To machine the thermoform production tool, Watkins drills a one-quarter-inch diameter hole on the backside of the tool within 0.030 in. of the surface geometry. On the front side of the tool, a tiny drill — which could not machine all the way through the material — is used to create a smaller hole for evacuation.
“The quarter-inch diameter holes end within 0.030 in. from the molds’ surface geometry,” Watkins said. “SurfCAM puts a center line in every single hole, and that center line can be used to determine depth, which makes it a lot easier when we machine the smaller evacuation holes on the flip side.

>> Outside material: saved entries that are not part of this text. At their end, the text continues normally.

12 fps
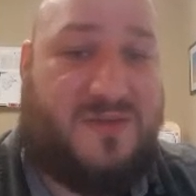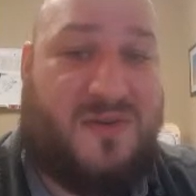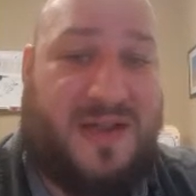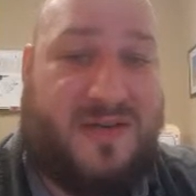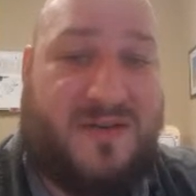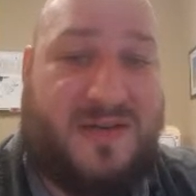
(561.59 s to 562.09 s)

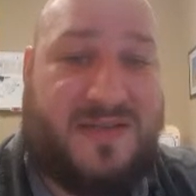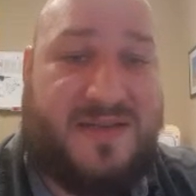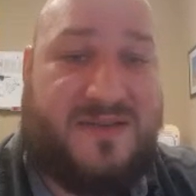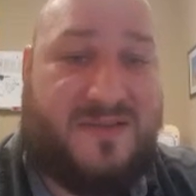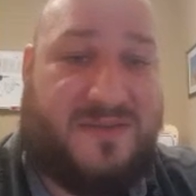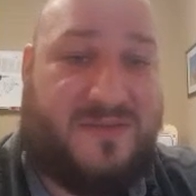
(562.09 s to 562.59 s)
great artist
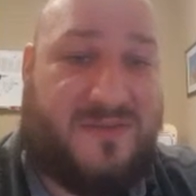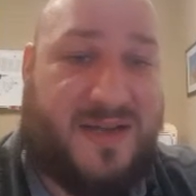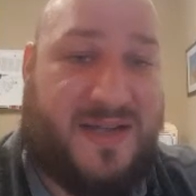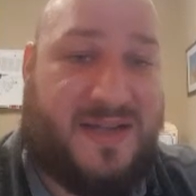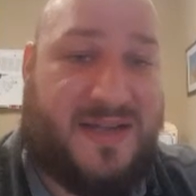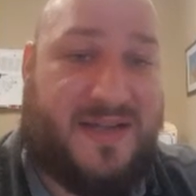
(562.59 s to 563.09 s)
in her own
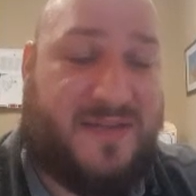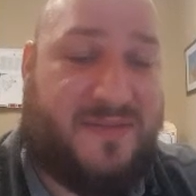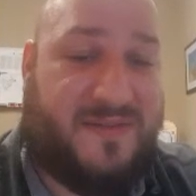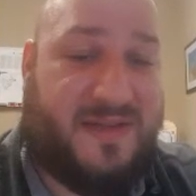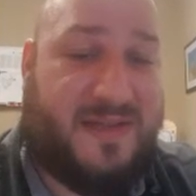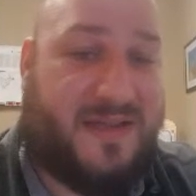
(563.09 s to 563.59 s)
right, and I
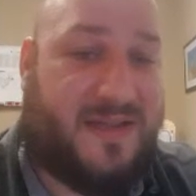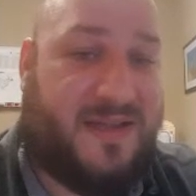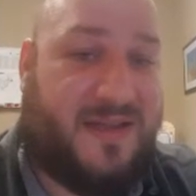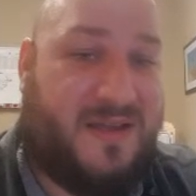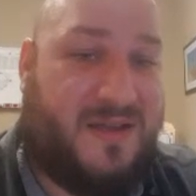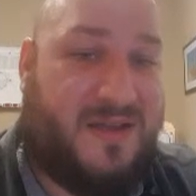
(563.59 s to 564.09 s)
definitely
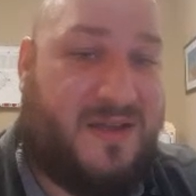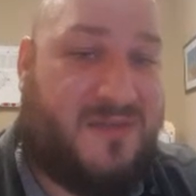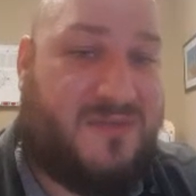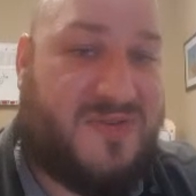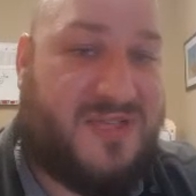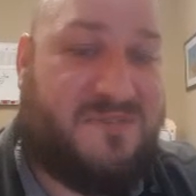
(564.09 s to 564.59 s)

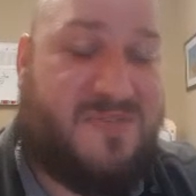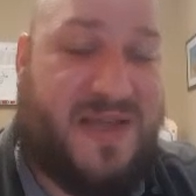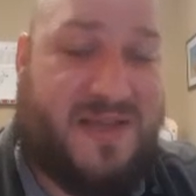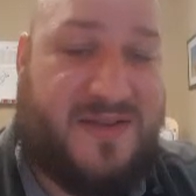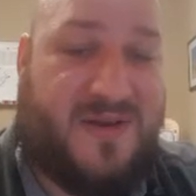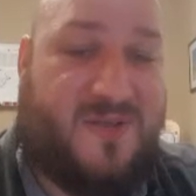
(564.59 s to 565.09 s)

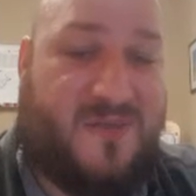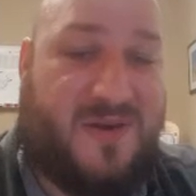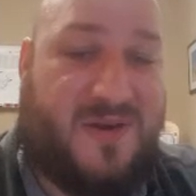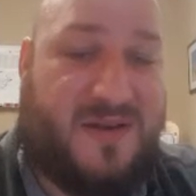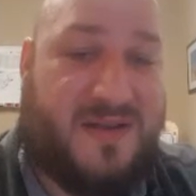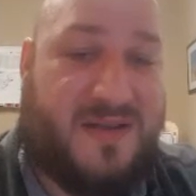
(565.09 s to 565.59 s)
respect her
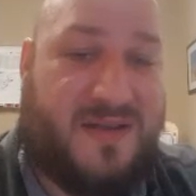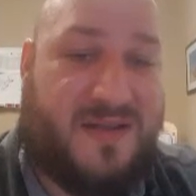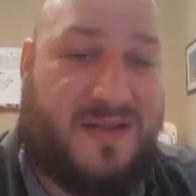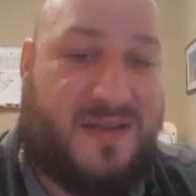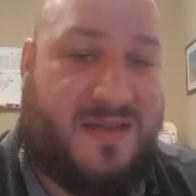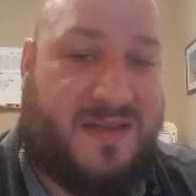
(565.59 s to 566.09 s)
work,
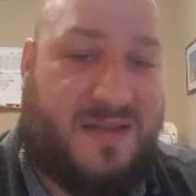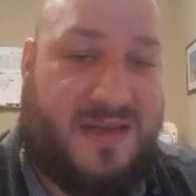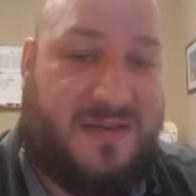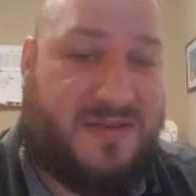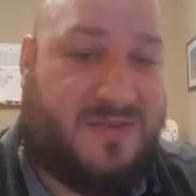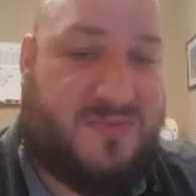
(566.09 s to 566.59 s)
and
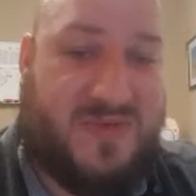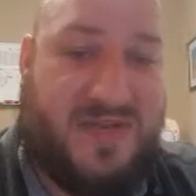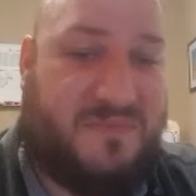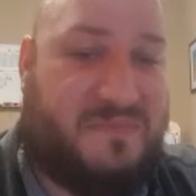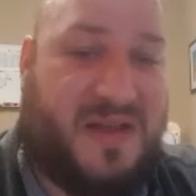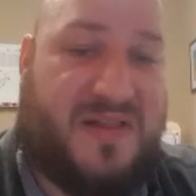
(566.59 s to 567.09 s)
I just want to
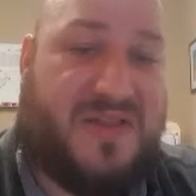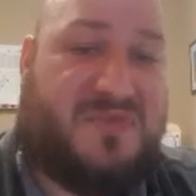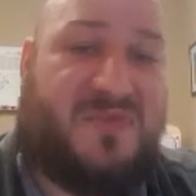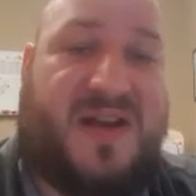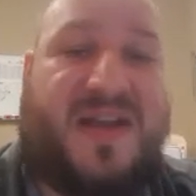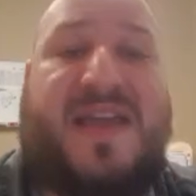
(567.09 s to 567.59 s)

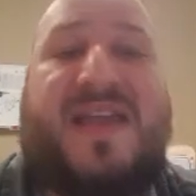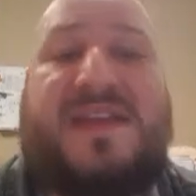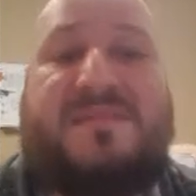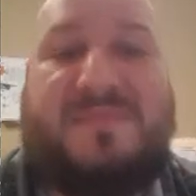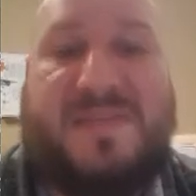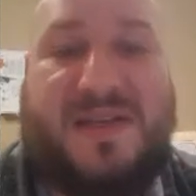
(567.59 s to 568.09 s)
embellish where I
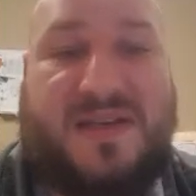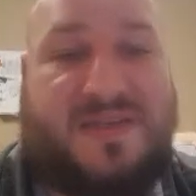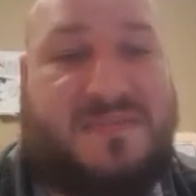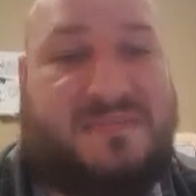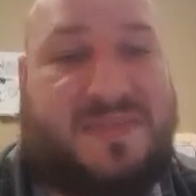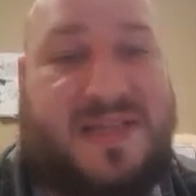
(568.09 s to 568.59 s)
can, you
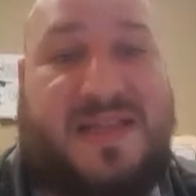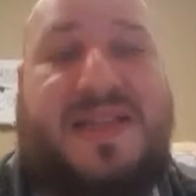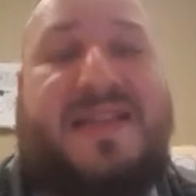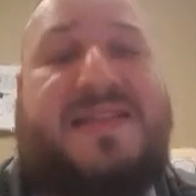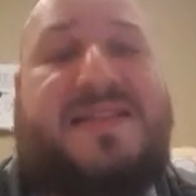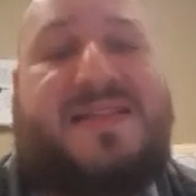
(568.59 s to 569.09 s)
know. And
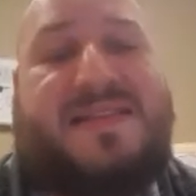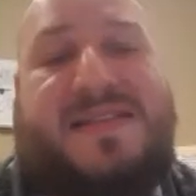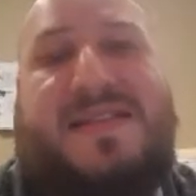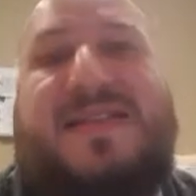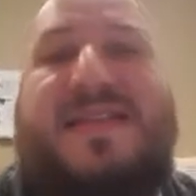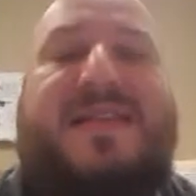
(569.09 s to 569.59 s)
this is
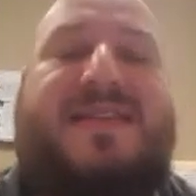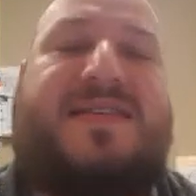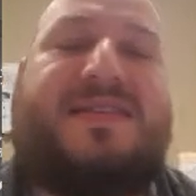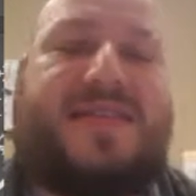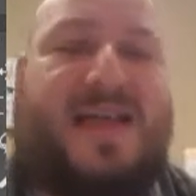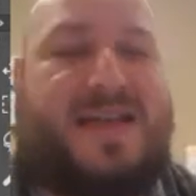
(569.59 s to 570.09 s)

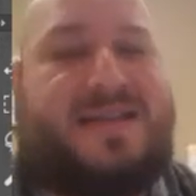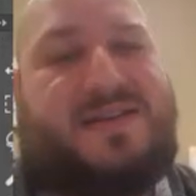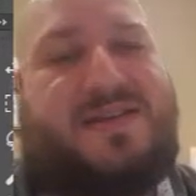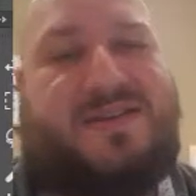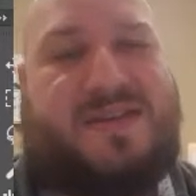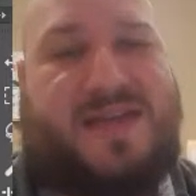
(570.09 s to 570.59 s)
the
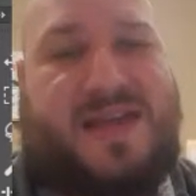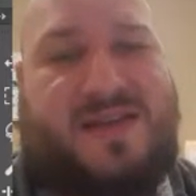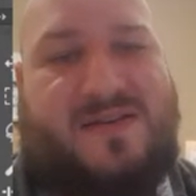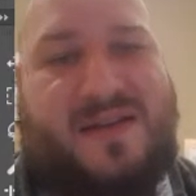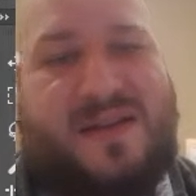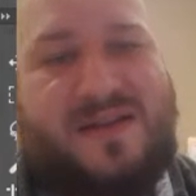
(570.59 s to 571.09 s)
icing on the
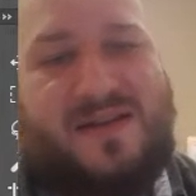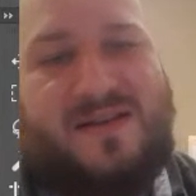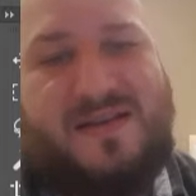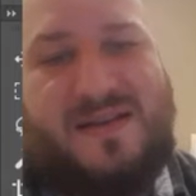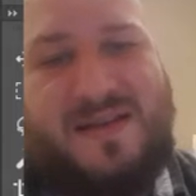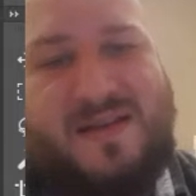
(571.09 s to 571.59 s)
cake right
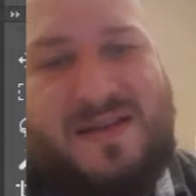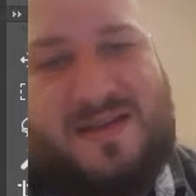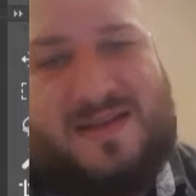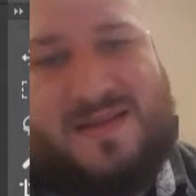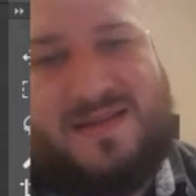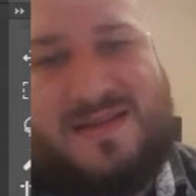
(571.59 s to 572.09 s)
here.
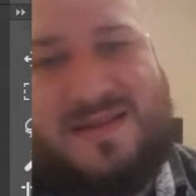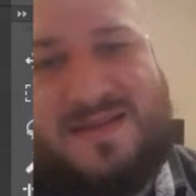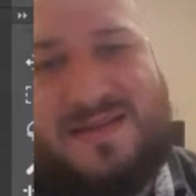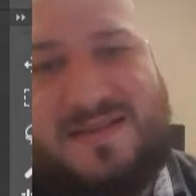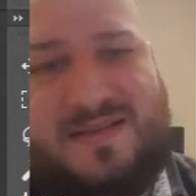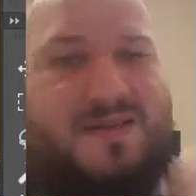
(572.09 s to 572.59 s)

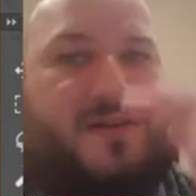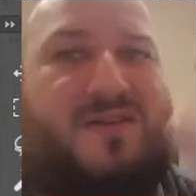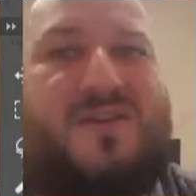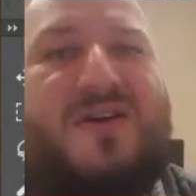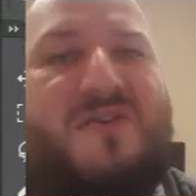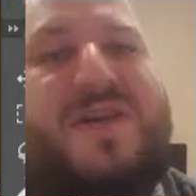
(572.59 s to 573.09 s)
This
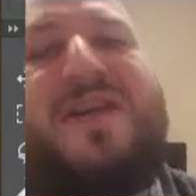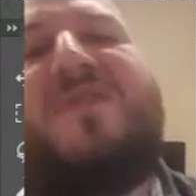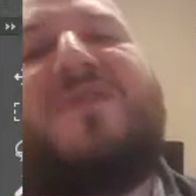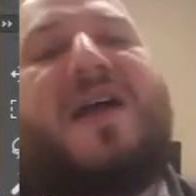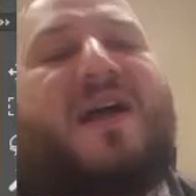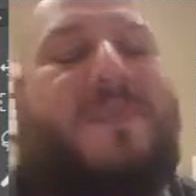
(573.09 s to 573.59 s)
glowy
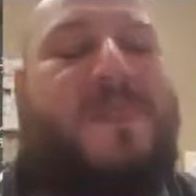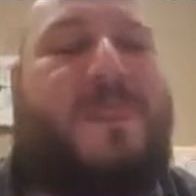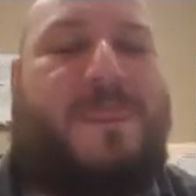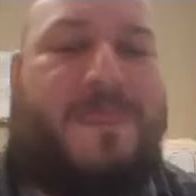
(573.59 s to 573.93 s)
crap.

“Once the model is imported, I’m already programming and I don’t have to tell it how deep to go,” he said. “If I couldn’t do that and I had 100 holes, it would be 100 operations — but it becomes just one operation.”
Watkins also saves programming time with SurfCAM’s ability to use .STL files for verification. “From a programming point of view, you can run tools one, two and three, and then save an .STL file for each,” Watkins said. “If you cut a part and then want to make a change, you want to go back and verify that it will work without having to run a complete simulation of every operation.”
In other words, if Watkins wants to make a change only to the third operation, he can skip simulating operations one and two and go straight to the third tool that he wants to adjust. “It’s kind of like a fast forward,” Watkins said. “We have parts that can take a while to verify — though the efficiency of the toolpath helps a lot with that.”